Plomeur, fontaine de la Délivrance

Plomeur
fontaine de la Délivrance


Les mères interrogent sur les chances de survie de leurs bébés, les femmes de marin sur le sort de leur mari en mer, les familles de moribonds sur l'issue de la maladie de leur parent, enfin tout un chacun sur la durée de sa propre vie.
Les fontaines qui répondent à ces questions angoissantes sont dédiées à d'assez nombreux saints différents, mais l'un d'entre eux se distingue par son caractère particulièrement dramatique.
C'est saint Diboan, le saint qui délivre de toute peine. Saint Diboan est un saint breton qui n'a pas eu la reconnaissance de Rome mais qui n'en a pas moins une vingtaine de lieux de culte en Bretagne et plusieurs fontaines. Son hagiographie est un exemple de légende populaire mais son importance vient de son association étroite avec la mort. Saint Diboan peut nous sauver ou nous faire trépasser.
On lui demande en effet à tous ses sanctuaires de hâter le sort des malades gravement atteints : s'ils doivent guérir, qu'ils guérissent rapidement, mais s'ils doivent mourir qu'ils meurent rapidement. Saint Diboan est le saint de la fin des souffrances.
Pour obtenir cette grâce de saint Diboan, on utilise deux types de rituel : soit on vide la fontaine, on la nettoie et on lit dans la façon dont elle se remplit à nouveau le présage que l'on est venu chercher (l'absence de bruit de la source est interprétée comme un présage favorable); soit on emporte de l'eau de la fontaine que l'on verse sur le malade pour lequel on est allé à la fontaine Saint-Diboan, ce qui aura pour effet immédiat de soulager le moribond ou d'entraîner sa mort.
Que l'on comprenne bien, saint Diboan (ou l'eau de ses fontaines) ne tue personne, il hâte seulement un destin qu'il n'influence pas.
Néanmoins, il s'agit là de pratiques particulièrement dramatiques qui répondent à des situations de très grand désespoir. On comprend facilement aussi pourquoi saint Diboan est considéré sans enthousiasme à Rome.
Lorsque les mères viennent interroger les fontaines sur le sort de leurs enfants, elles font les mêmes gestes que lorsqu'elles demandent la protection pour leurs petits, à savoir qu'elles plongent l'enfant dans la fontaine, ou plus souvent un de ses vêtements et, des réactions de l'enfant ou de ce que devient le vêtement, elles tirent le présage qu'elles sont venues chercher.
Enfin, pour savoir le sort des marins qui tardent à rentrer au port, de même d'ailleurs que pour savoir la proximité de sa propre mort, on utilise les mêmes moyens.
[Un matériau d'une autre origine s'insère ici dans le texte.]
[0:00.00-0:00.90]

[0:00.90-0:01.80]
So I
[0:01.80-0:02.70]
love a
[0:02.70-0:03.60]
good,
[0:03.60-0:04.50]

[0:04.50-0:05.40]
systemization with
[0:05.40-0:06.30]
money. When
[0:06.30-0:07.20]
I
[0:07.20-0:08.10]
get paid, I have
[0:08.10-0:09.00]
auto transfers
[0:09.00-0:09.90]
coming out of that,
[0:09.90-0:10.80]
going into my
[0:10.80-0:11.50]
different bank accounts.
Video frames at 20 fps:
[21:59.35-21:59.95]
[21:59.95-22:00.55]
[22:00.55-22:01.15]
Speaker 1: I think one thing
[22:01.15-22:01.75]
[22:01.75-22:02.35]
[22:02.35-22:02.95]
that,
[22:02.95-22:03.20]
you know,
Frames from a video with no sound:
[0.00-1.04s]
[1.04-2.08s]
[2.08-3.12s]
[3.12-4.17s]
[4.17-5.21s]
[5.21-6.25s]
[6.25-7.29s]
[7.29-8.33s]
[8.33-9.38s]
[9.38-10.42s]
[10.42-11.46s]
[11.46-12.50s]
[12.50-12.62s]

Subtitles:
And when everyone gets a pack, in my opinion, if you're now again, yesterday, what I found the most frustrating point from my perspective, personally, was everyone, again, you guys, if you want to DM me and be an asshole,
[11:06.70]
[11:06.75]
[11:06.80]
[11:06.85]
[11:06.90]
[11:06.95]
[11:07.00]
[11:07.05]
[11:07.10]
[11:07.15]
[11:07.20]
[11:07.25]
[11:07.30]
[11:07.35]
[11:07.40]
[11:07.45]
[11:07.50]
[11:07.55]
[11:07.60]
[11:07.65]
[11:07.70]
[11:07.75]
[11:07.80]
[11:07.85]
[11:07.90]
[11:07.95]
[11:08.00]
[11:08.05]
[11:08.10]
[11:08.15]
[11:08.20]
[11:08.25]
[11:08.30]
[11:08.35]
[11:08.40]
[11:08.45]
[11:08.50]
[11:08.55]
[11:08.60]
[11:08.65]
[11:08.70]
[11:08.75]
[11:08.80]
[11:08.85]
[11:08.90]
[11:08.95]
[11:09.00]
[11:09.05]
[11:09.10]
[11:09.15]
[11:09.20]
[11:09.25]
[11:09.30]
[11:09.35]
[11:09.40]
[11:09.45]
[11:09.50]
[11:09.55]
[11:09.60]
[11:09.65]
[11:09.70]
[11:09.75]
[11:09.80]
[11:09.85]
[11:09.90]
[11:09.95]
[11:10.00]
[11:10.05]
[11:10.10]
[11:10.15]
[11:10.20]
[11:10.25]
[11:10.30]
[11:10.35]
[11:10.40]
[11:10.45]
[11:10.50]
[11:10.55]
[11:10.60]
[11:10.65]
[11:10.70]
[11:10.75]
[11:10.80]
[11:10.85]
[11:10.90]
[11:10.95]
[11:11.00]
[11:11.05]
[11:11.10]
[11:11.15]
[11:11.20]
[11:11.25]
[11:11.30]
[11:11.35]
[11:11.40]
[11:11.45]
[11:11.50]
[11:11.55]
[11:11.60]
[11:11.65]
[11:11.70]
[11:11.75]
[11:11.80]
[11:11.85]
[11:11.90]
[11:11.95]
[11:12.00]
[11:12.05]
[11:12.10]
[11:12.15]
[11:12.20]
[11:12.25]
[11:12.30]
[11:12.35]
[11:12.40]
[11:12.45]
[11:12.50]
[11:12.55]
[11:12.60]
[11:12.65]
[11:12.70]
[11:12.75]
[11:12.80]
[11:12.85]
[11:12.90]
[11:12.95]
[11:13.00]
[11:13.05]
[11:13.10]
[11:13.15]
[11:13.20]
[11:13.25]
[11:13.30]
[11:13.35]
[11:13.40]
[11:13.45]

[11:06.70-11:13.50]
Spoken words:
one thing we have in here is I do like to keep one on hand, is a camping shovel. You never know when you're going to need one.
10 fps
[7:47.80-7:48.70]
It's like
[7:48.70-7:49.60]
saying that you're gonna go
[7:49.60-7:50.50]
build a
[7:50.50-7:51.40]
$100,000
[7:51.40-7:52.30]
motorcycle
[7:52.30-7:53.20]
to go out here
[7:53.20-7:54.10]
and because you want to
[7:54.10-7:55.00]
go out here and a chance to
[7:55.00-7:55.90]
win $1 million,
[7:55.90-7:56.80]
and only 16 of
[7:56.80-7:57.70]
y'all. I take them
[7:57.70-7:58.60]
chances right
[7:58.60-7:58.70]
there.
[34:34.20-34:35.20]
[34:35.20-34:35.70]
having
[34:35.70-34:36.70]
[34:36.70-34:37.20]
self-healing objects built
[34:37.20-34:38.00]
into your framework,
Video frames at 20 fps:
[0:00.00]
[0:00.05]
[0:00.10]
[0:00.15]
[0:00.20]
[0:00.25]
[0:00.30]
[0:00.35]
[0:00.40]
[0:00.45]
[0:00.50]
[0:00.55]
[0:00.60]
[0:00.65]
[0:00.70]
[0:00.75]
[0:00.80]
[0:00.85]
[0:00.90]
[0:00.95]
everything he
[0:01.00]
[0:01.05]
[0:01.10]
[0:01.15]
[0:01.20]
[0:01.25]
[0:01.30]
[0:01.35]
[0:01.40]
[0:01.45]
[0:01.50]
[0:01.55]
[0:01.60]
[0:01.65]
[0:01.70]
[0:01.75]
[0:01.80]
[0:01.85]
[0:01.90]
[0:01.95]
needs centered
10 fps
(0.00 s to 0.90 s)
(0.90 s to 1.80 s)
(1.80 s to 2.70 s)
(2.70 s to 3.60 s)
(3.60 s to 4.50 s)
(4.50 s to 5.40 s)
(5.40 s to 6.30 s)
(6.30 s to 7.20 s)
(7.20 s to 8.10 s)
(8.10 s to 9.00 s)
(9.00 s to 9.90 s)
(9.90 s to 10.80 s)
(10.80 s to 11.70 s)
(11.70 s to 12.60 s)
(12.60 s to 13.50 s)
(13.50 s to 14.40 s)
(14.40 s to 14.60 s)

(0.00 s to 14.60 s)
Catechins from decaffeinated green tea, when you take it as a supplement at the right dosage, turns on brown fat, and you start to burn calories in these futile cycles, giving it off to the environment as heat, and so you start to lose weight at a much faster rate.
On pose sur l'eau de la fontaine un morceau de pain, beurré ou non, ou une croix de brindilles et des mouvements de ces objets, on tire espoir ou non.
D'un façon générale, si le pain ou la croix coule, le présage est funeste : le marin ne reviendra pas ou vous ne verrez pas l'année qui vient.
Ces interrogations sur la mort s'inscrivent totalement dans l'esprit de la société traditionnelle et les attestations les plus récentes que j'en ai trouvées remontent à la période de l'entre-deux-guerres.
(Sylvette Denèfle, Croyances aux fontaines en Bretagne).